If a record holds a picture, leave the picture out and repeat everything else exactly.
====== Information supplied ======
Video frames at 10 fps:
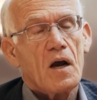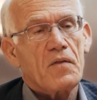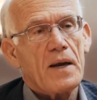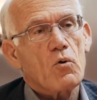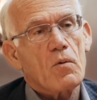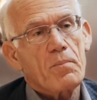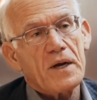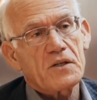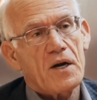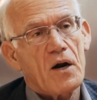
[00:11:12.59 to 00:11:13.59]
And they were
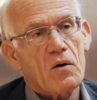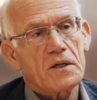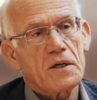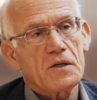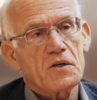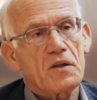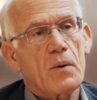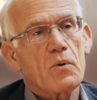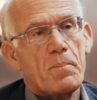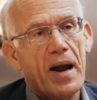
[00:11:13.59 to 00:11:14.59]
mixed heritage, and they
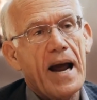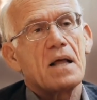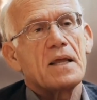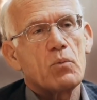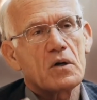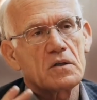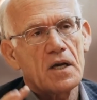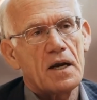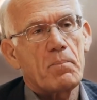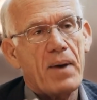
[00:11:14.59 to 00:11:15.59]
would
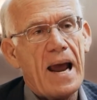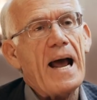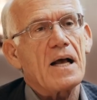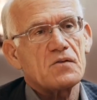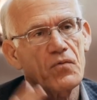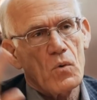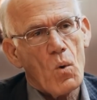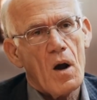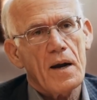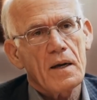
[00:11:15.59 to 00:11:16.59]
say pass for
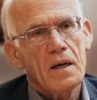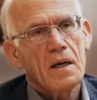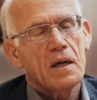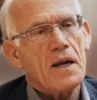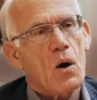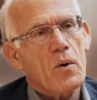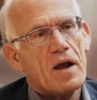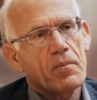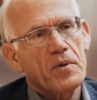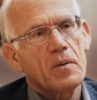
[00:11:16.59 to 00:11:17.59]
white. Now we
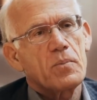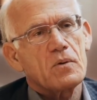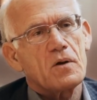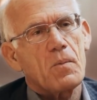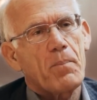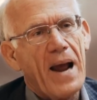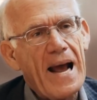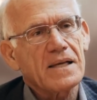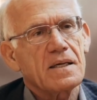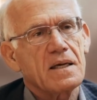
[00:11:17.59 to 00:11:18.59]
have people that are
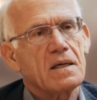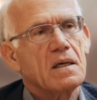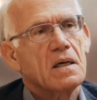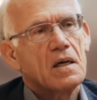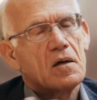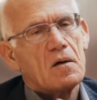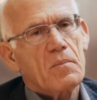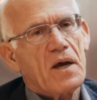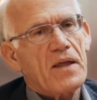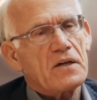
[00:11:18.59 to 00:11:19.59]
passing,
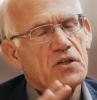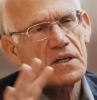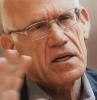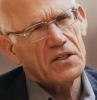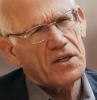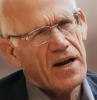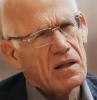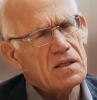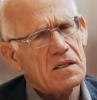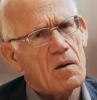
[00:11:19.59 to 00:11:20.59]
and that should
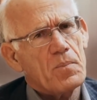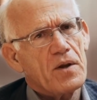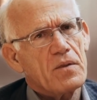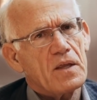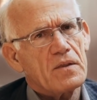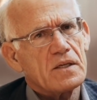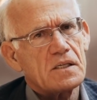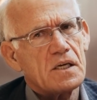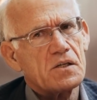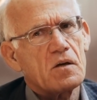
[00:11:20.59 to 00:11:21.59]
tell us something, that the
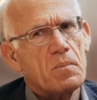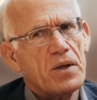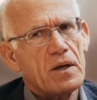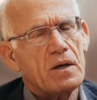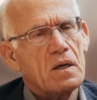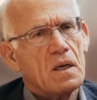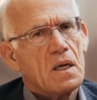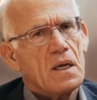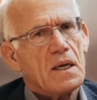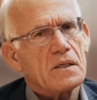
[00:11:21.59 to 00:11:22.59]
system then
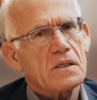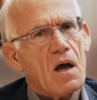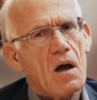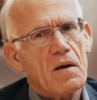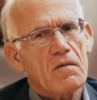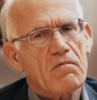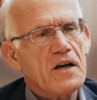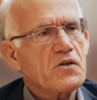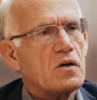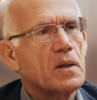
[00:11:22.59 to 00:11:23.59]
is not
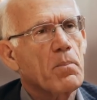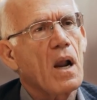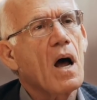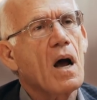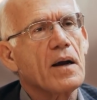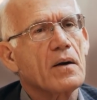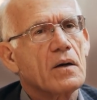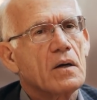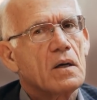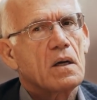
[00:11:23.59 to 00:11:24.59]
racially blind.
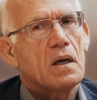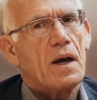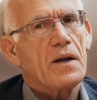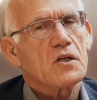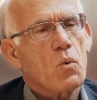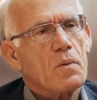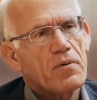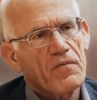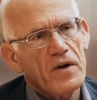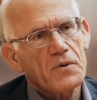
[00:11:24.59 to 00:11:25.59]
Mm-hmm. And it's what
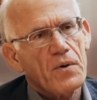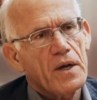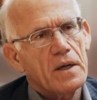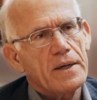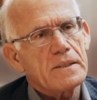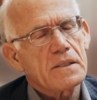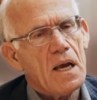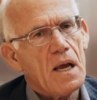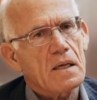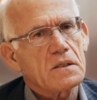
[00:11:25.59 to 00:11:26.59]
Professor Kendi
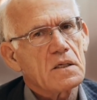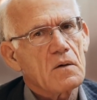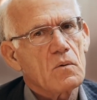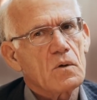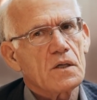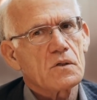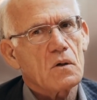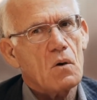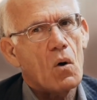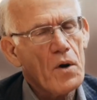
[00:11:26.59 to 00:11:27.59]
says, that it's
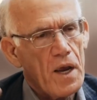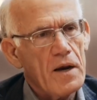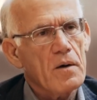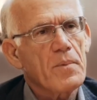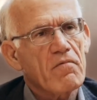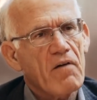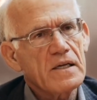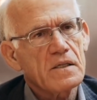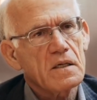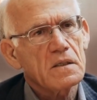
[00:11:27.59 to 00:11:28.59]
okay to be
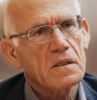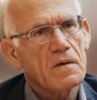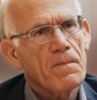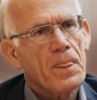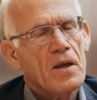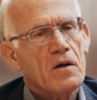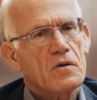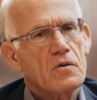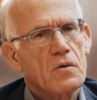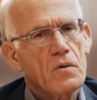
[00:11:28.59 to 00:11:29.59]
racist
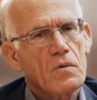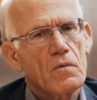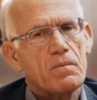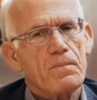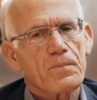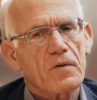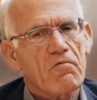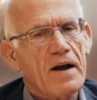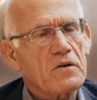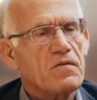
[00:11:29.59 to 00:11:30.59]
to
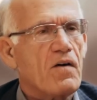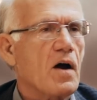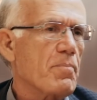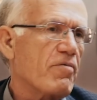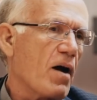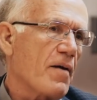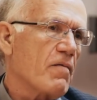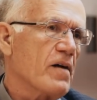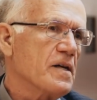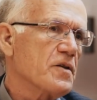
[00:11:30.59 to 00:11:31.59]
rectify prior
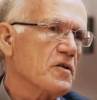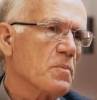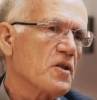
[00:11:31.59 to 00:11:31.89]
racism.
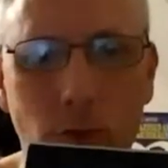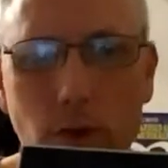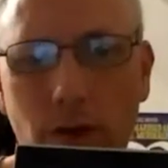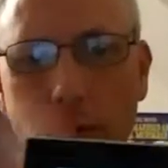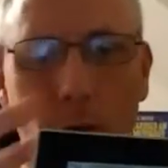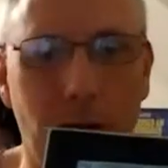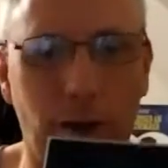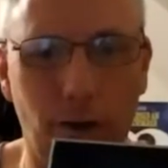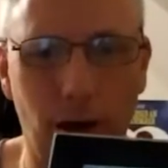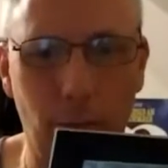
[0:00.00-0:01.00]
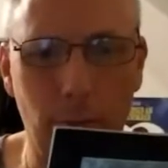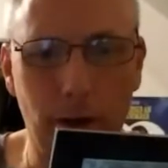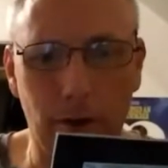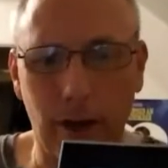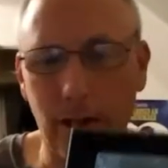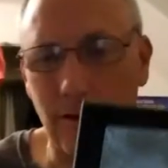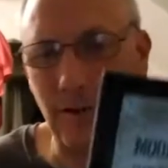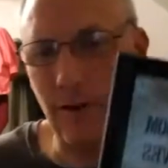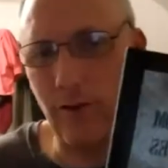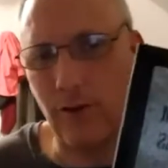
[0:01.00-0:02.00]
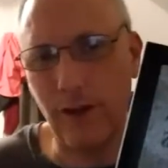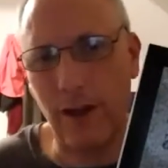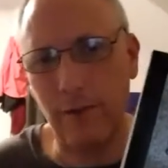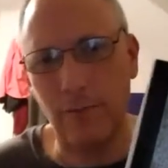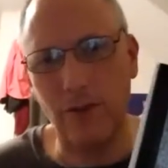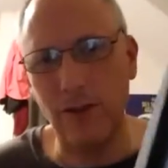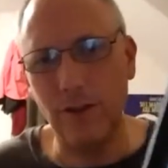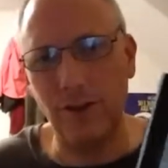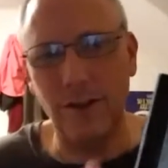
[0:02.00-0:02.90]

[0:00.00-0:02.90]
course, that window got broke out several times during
======
Solution to the problem:
Video frames at 10 fps:
[00:11:12.59 to 00:11:13.59]
And they were
[00:11:13.59 to 00:11:14.59]
mixed heritage, and they
[00:11:14.59 to 00:11:15.59]
would
[00:11:15.59 to 00:11:16.59]
say pass for
[00:11:16.59 to 00:11:17.59]
white. Now we
[00:11:17.59 to 00:11:18.59]
have people that are
[00:11:18.59 to 00:11:19.59]
passing,
[00:11:19.59 to 00:11:20.59]
and that should
[00:11:20.59 to 00:11:21.59]
tell us something, that the
[00:11:21.59 to 00:11:22.59]
system then
[00:11:22.59 to 00:11:23.59]
is not
[00:11:23.59 to 00:11:24.59]
racially blind.
[00:11:24.59 to 00:11:25.59]
Mm-hmm. And it's what
[00:11:25.59 to 00:11:26.59]
Professor Kendi
[00:11:26.59 to 00:11:27.59]
says, that it's
[00:11:27.59 to 00:11:28.59]
okay to be
[00:11:28.59 to 00:11:29.59]
racist
[00:11:29.59 to 00:11:30.59]
to
[00:11:30.59 to 00:11:31.59]
rectify prior
[00:11:31.59 to 00:11:31.89]
racism.
[0:00.00-0:01.00]
[0:01.00-0:02.00]
[0:02.00-0:02.90]

[0:00.00-0:02.90]
course, that window got broke out several times during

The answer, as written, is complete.